Aging Care argued that it had done nothing wrong, because it complied with 42 CFR § 424.22(d).  This regulation predated Stark and allowed a home health agency to bill for services referred by a “financially related” physician as long as the physician was paid less than a certain amount.  This was not an exception contained within the Stark Law and Aging Care argued that this regulation provided an additional exception and that as long as they complied with it, they were safe.  

Unfortunately for Aging Care, the Court ruled that the regulation was trumped by Congress passing the Stark physician self referral prohibition.  The Court held that Stark II was effective and that the provider should have complied with the Stark II requirements as well as the other regulation.  The court then went on to examine how Stark II applied to the situation and found in favor of the government, due to the failure of the provider to comply with Stark II.

If you have medical director agreements, you should be sure they comply with the personal services exception to the Stark law.  In order to comply, the contract should meet all of the requirements of the exception.  There are a number of specific requirements to this exception.  The agreements in this case failed to specify the services provided and were not for a term of one year.

If you are going to have a medical director under contract, explain in the contract what he is supposed to be doing, otherwise, you are not complying with Stark.  This is also a good idea as a matter of contract law.  The purpose of a contract is to define the relationship between the parties.  A professional services contract should define the services for which you are paying.  How can you object to a physician’s failures, if the contract does not specify what he is supposed to be doing for you.  Expanding upon this concept, the contract should state how he documents the services provided, etc., this is not “required” by Stark, but allows you to document that you are getting something for what you are paying the physician.

This leads to the second point: fair market value means you should be paying for something, not just giving the physician money to do things she already does.  OIG will not think you are paying “fair market value” if the physician is providing unnecessary services or duplicative services or services they would provide to patients anyways.
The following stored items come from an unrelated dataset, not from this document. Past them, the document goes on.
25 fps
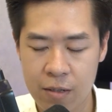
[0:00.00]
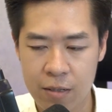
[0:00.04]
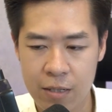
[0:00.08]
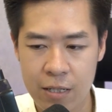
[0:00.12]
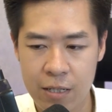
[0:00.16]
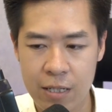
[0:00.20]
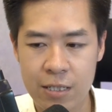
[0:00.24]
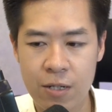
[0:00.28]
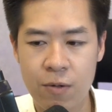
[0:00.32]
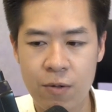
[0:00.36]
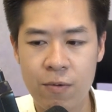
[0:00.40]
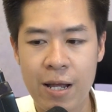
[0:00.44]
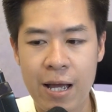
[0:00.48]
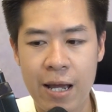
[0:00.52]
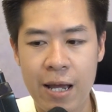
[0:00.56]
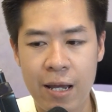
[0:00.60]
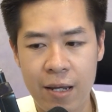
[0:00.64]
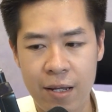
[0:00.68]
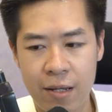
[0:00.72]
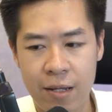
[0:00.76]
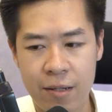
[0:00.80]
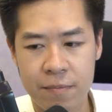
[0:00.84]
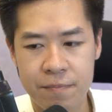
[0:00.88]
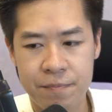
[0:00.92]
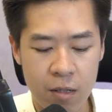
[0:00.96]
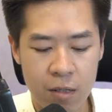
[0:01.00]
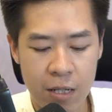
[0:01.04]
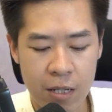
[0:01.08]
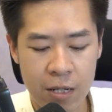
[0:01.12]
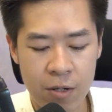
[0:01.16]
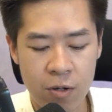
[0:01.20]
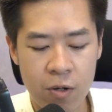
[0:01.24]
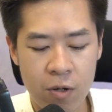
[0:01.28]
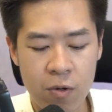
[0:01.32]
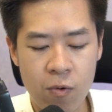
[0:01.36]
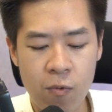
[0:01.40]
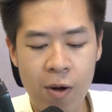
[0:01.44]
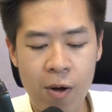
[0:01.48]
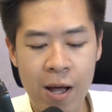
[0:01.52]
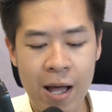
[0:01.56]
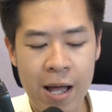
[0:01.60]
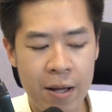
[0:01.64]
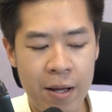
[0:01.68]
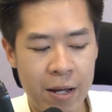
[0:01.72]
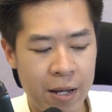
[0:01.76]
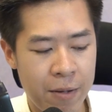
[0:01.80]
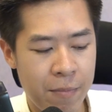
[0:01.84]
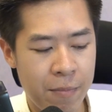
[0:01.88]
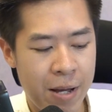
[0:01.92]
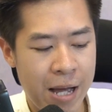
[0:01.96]
Thì sau này thầy nói
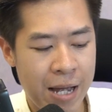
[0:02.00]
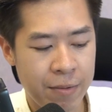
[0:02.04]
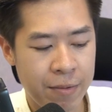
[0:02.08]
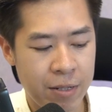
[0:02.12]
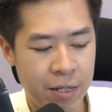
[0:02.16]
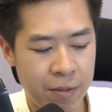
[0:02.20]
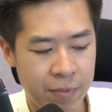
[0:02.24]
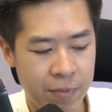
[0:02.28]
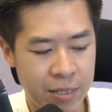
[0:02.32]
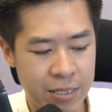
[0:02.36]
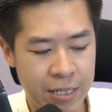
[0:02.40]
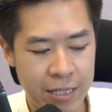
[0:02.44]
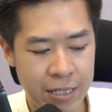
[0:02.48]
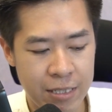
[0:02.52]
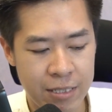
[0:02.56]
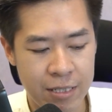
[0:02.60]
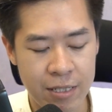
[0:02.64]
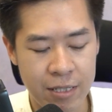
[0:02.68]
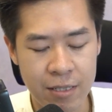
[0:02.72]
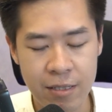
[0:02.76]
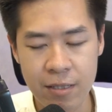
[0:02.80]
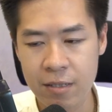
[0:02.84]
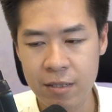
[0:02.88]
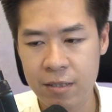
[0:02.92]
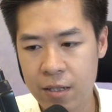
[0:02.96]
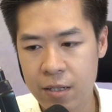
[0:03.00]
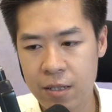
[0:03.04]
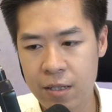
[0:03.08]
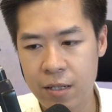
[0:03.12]
qua, ngày mai thầy mới dạy chính.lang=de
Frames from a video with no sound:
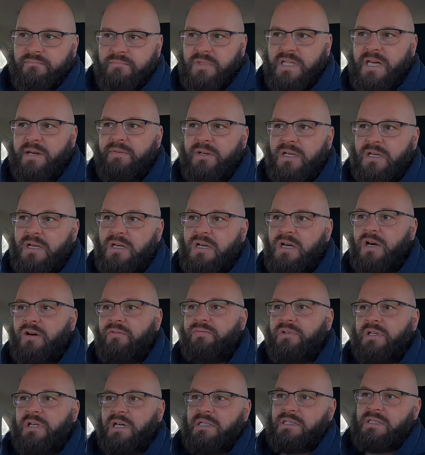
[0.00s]
Die haben wir dann gekauft
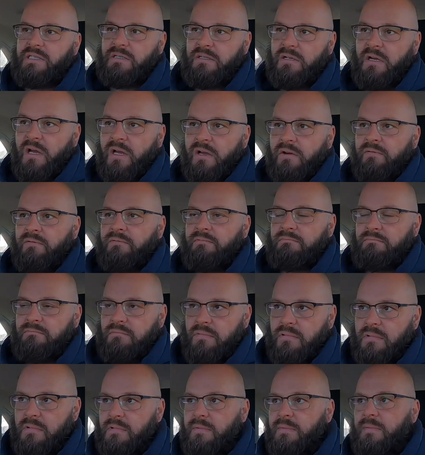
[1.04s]
für 30,
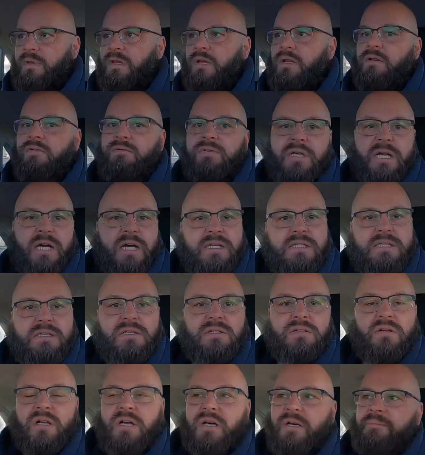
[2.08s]
für 30
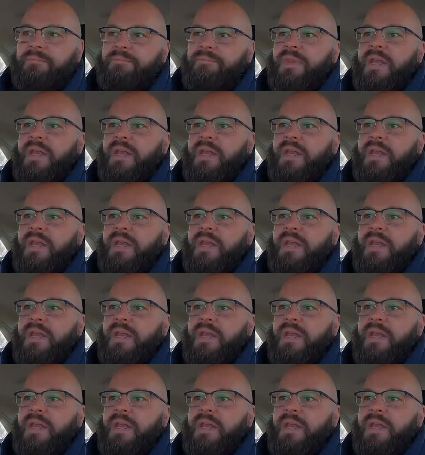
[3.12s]
Dollar.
In the Aging Care case, a number of the Medical Directors testified that they received payment for doing nothing.  

One witness testified that the Physicians were paid to “keep current on what was happening at Aging Care” and were not asked to offer anything in return.  Other physicians testified that they were being paid to provide services the provided to all of the other patients as well. Aging care was paying for nothing or paying too much for the services it was getting from referring physicians.  This was one of the reasons the court found the relationship did not meet the exception-the court found there was no fair market value.  

One final point, it is not just enough to say the doctor provided the services, you should be able to prove it.  This means the physician should document the services she provides. If the physician is reviewing charts, the physician should document time spent, findings, etc.  If the physician is providing clinical education, they should document this.  This documentation will be proof of the services provided if the government ever has a question about the legitimacy of your medical director relationships.  Aging Care was unable to produce any evidence of the services provided by the Medical Directors.  (Although the testimony of the physicians indicated there were no services provided to document.)